- _Work instructions_: While leaving the pictures out, set down only the lines from the one with "(377.89 s to 378.69 s)" through the end of the records, exactly as they stand.

- _Input material_:
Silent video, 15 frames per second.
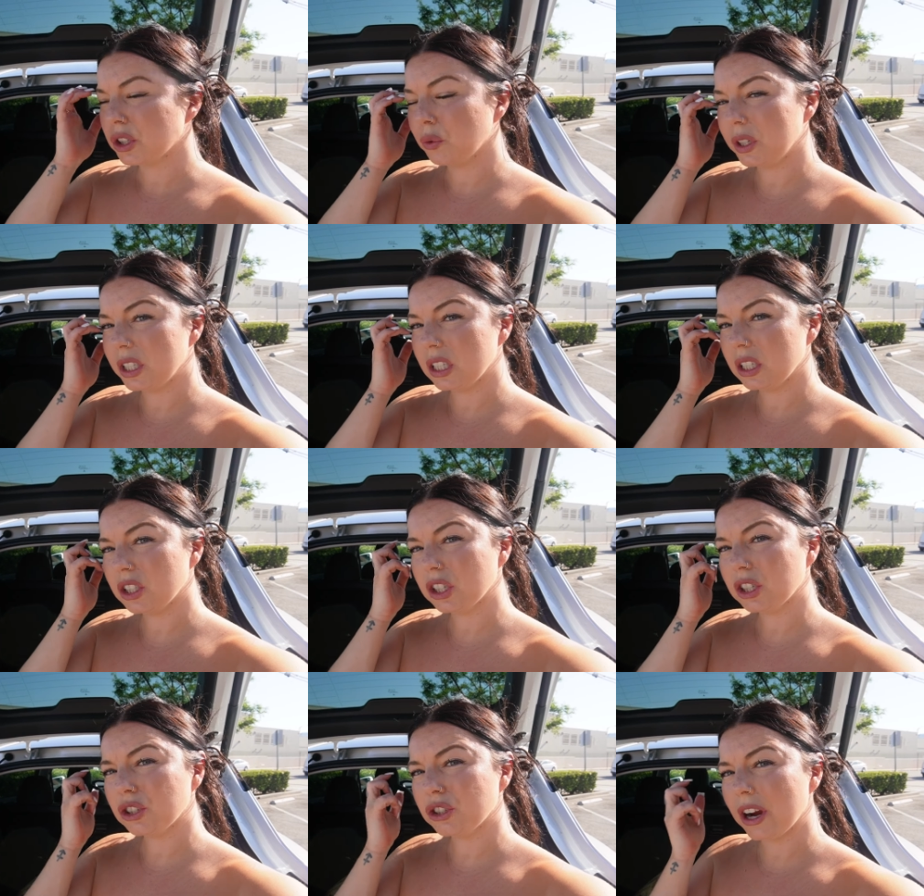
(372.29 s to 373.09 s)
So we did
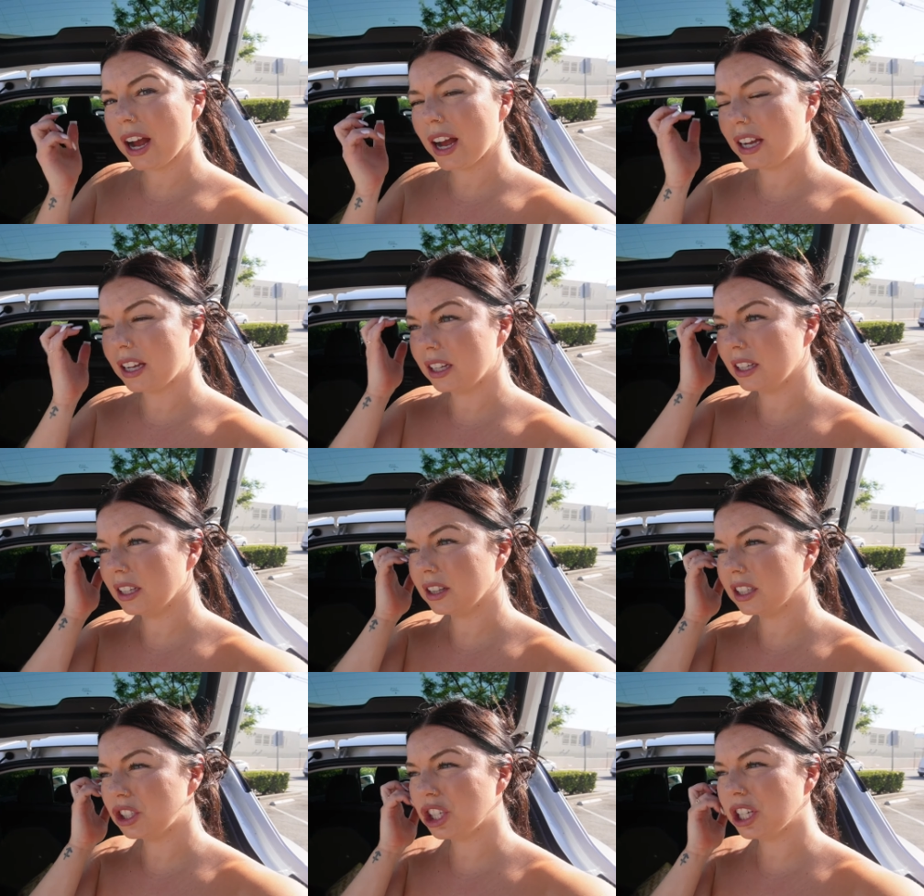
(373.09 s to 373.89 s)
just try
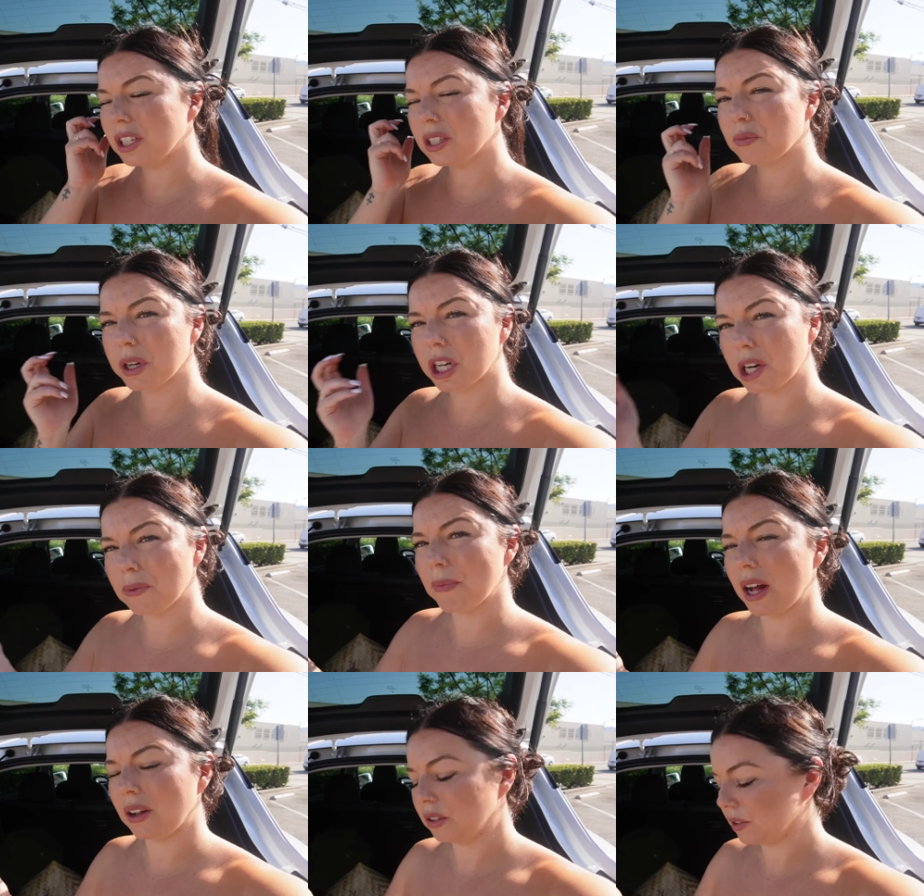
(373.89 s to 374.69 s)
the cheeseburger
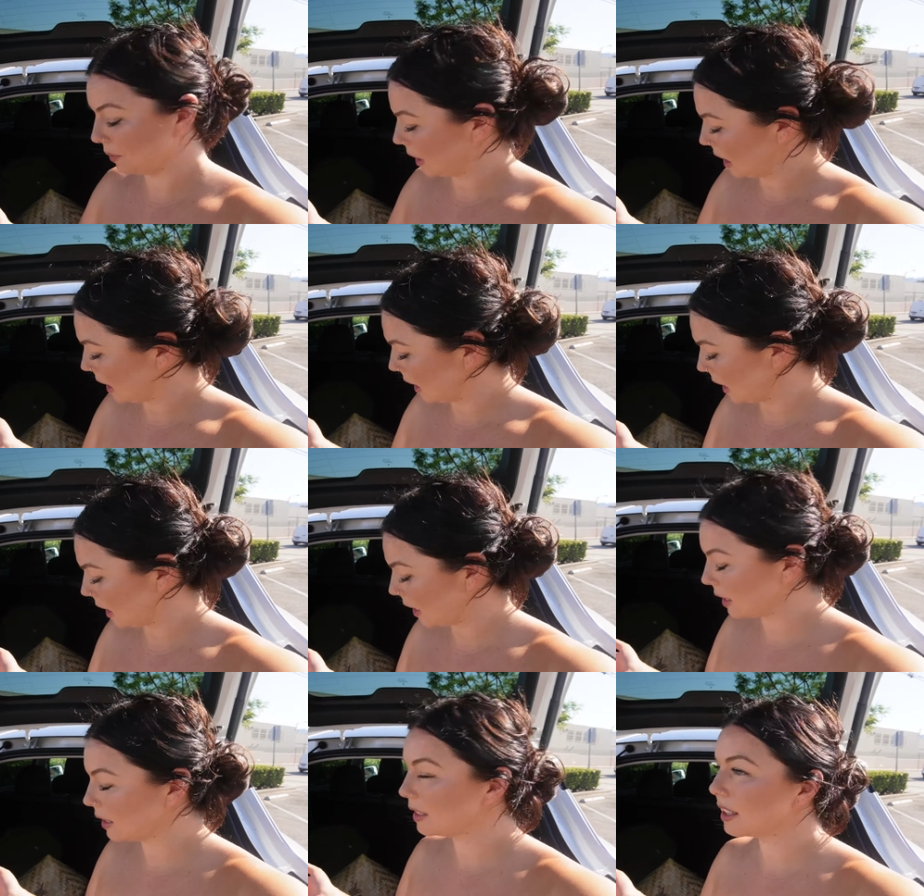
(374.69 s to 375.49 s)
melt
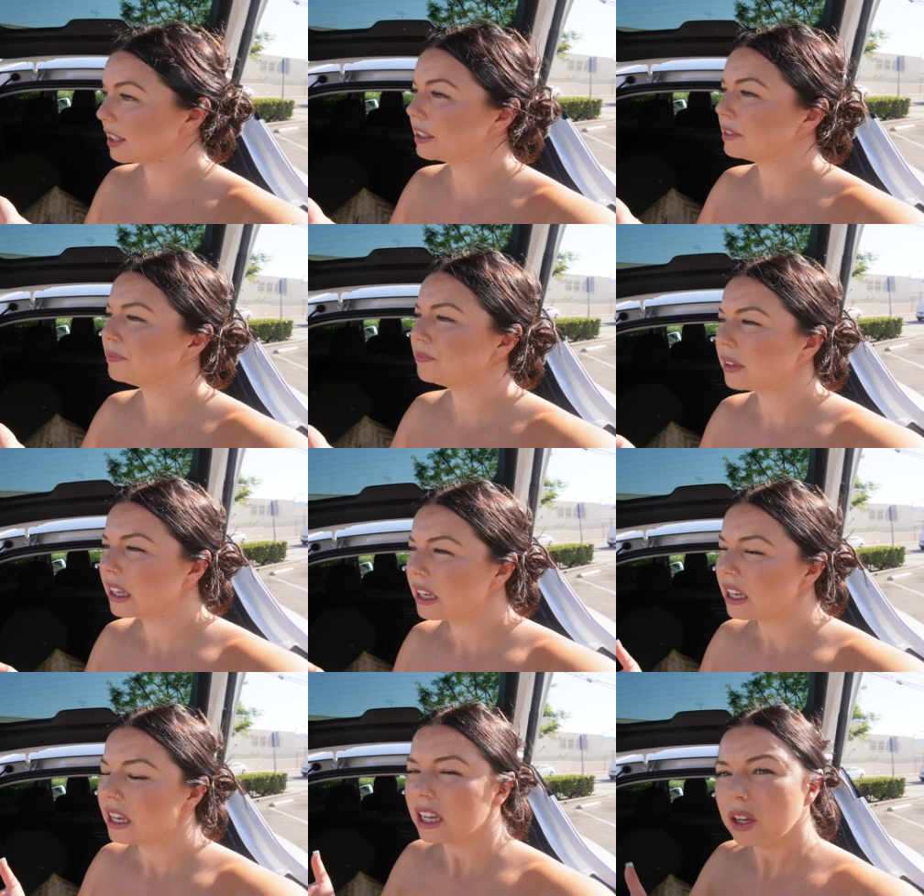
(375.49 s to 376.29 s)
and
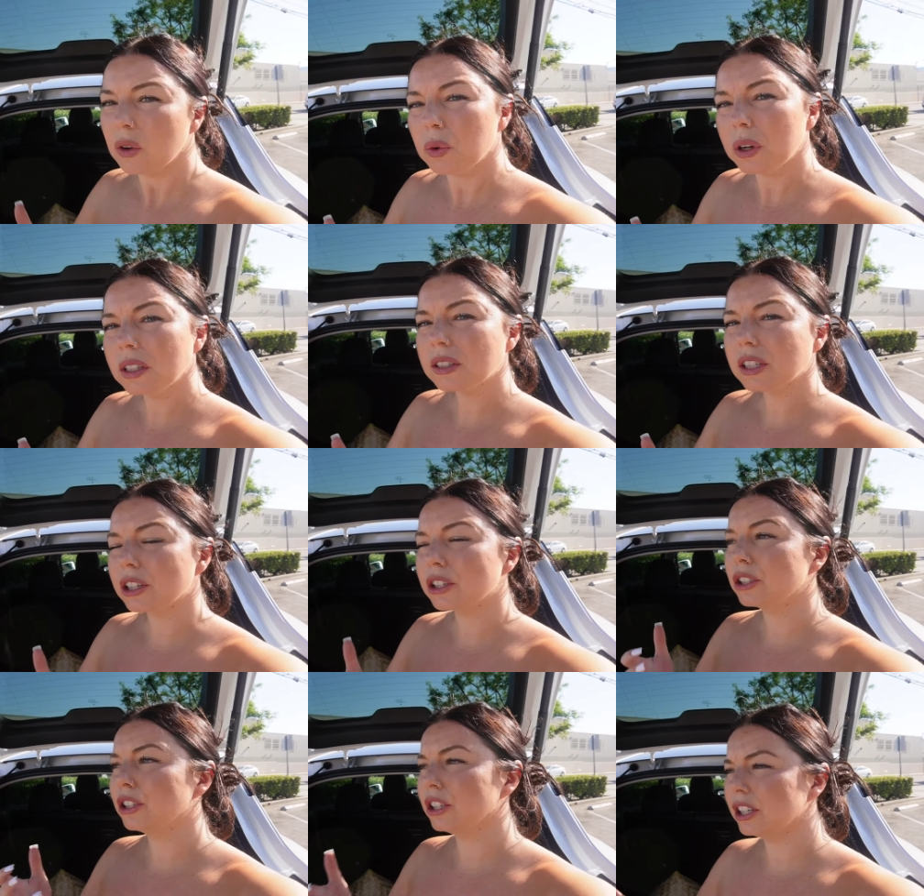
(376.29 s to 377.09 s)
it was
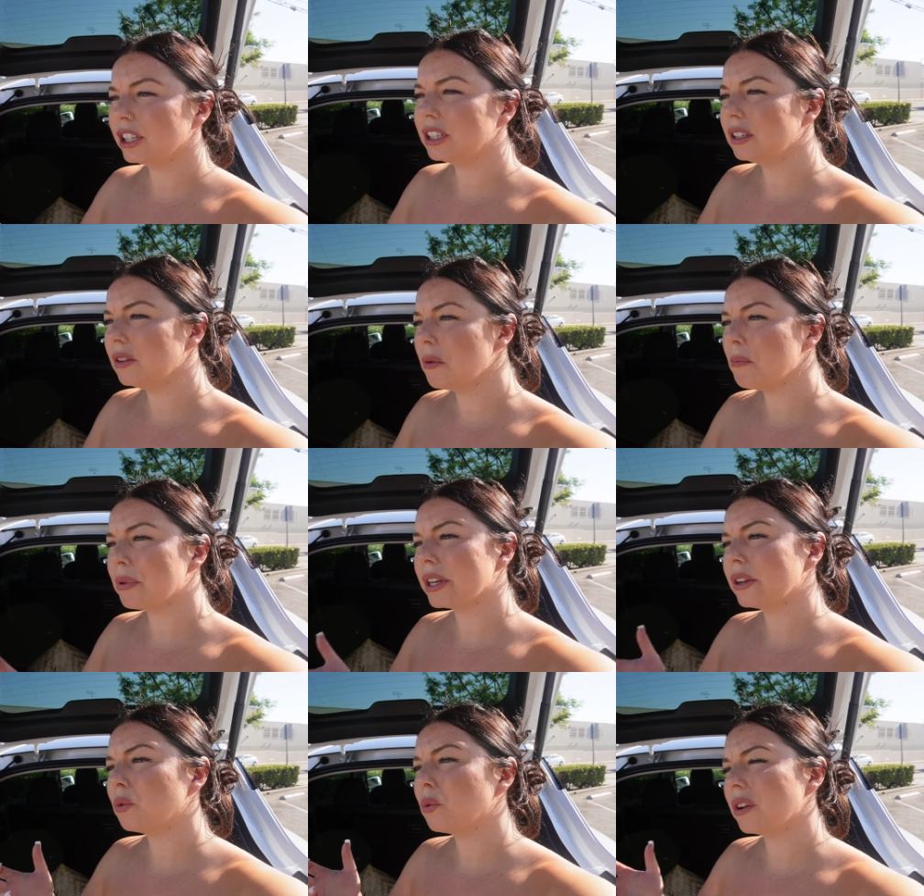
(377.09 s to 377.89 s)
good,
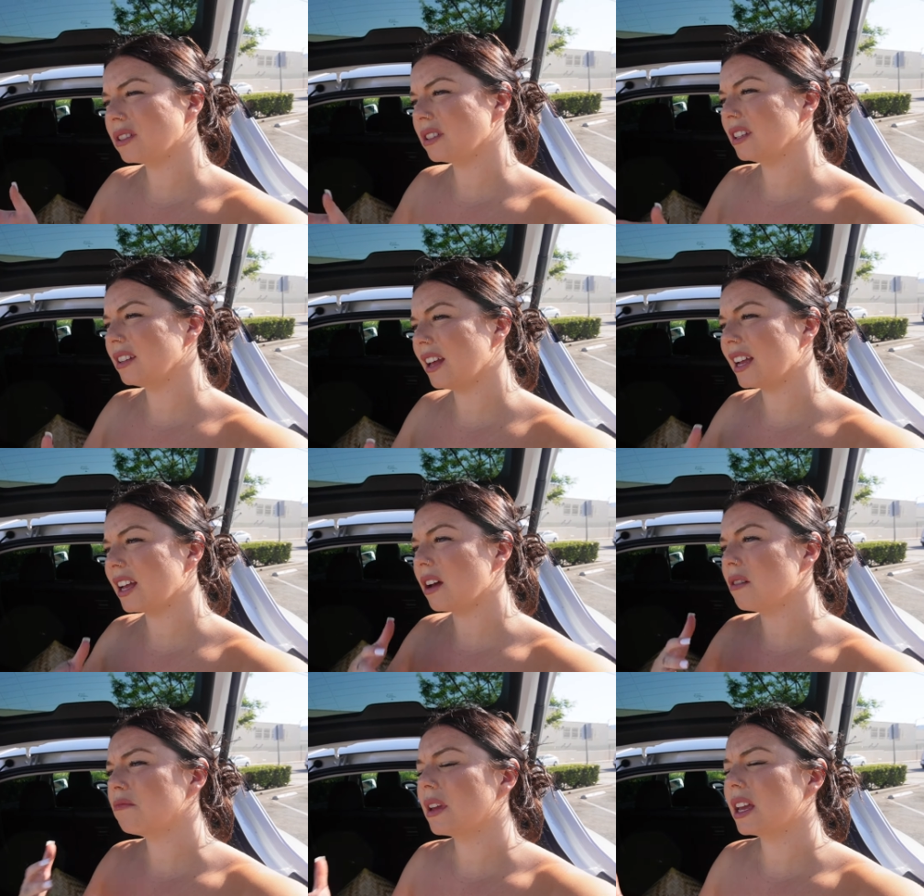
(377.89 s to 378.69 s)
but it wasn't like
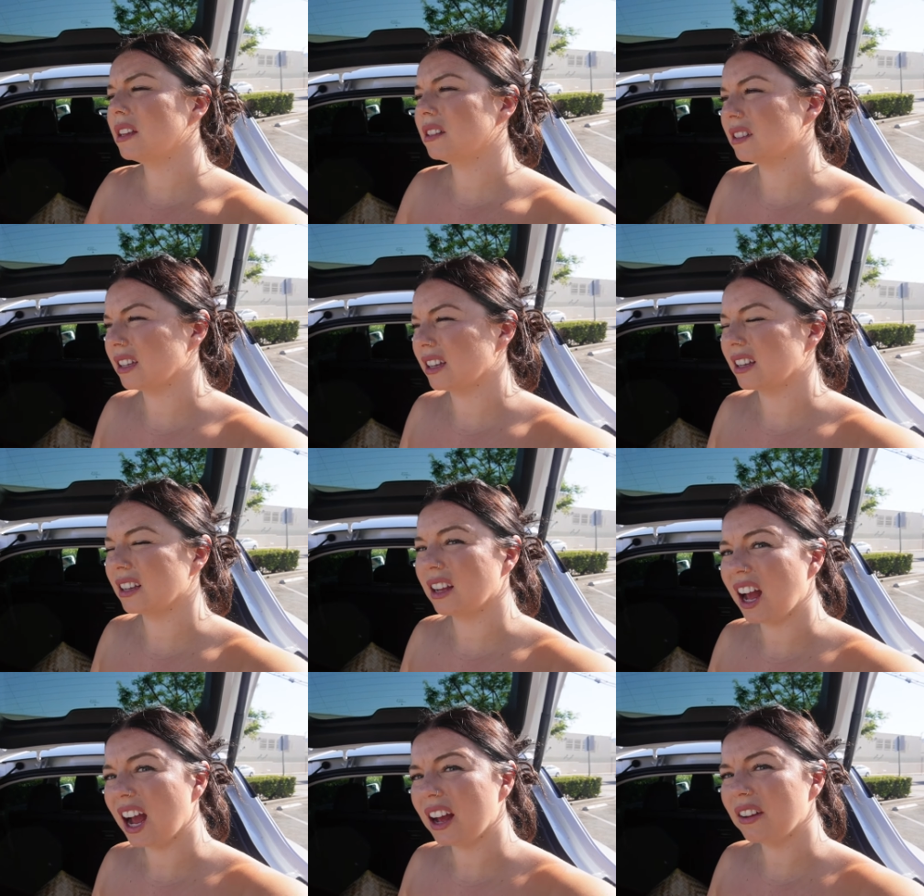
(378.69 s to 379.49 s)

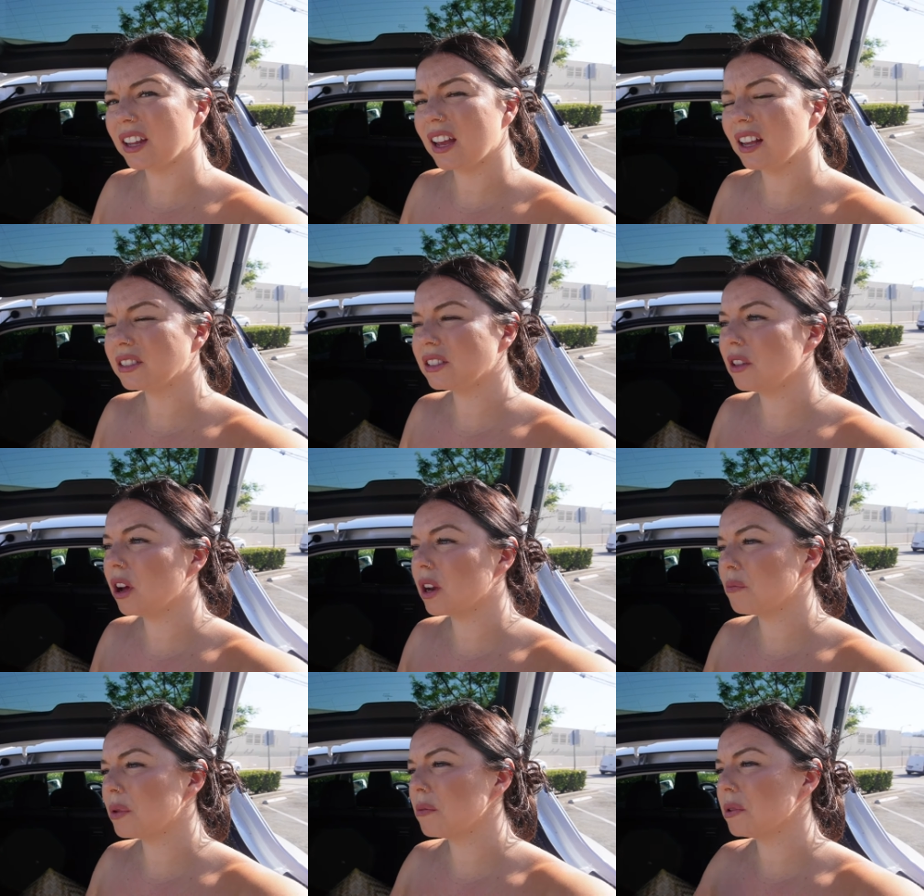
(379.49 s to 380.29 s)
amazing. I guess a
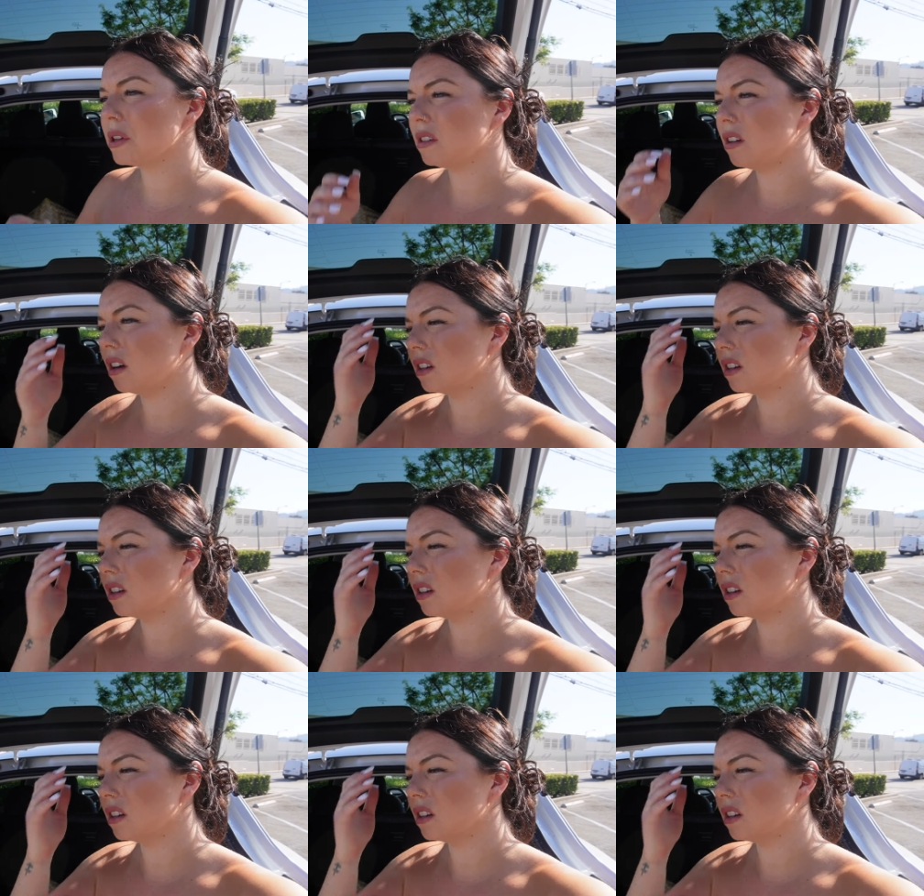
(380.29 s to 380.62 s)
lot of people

- _Solution to this problem_:
(377.89 s to 378.69 s)
but it wasn't like
(378.69 s to 379.49 s)

(379.49 s to 380.29 s)
amazing. I guess a
(380.29 s to 380.62 s)
lot of people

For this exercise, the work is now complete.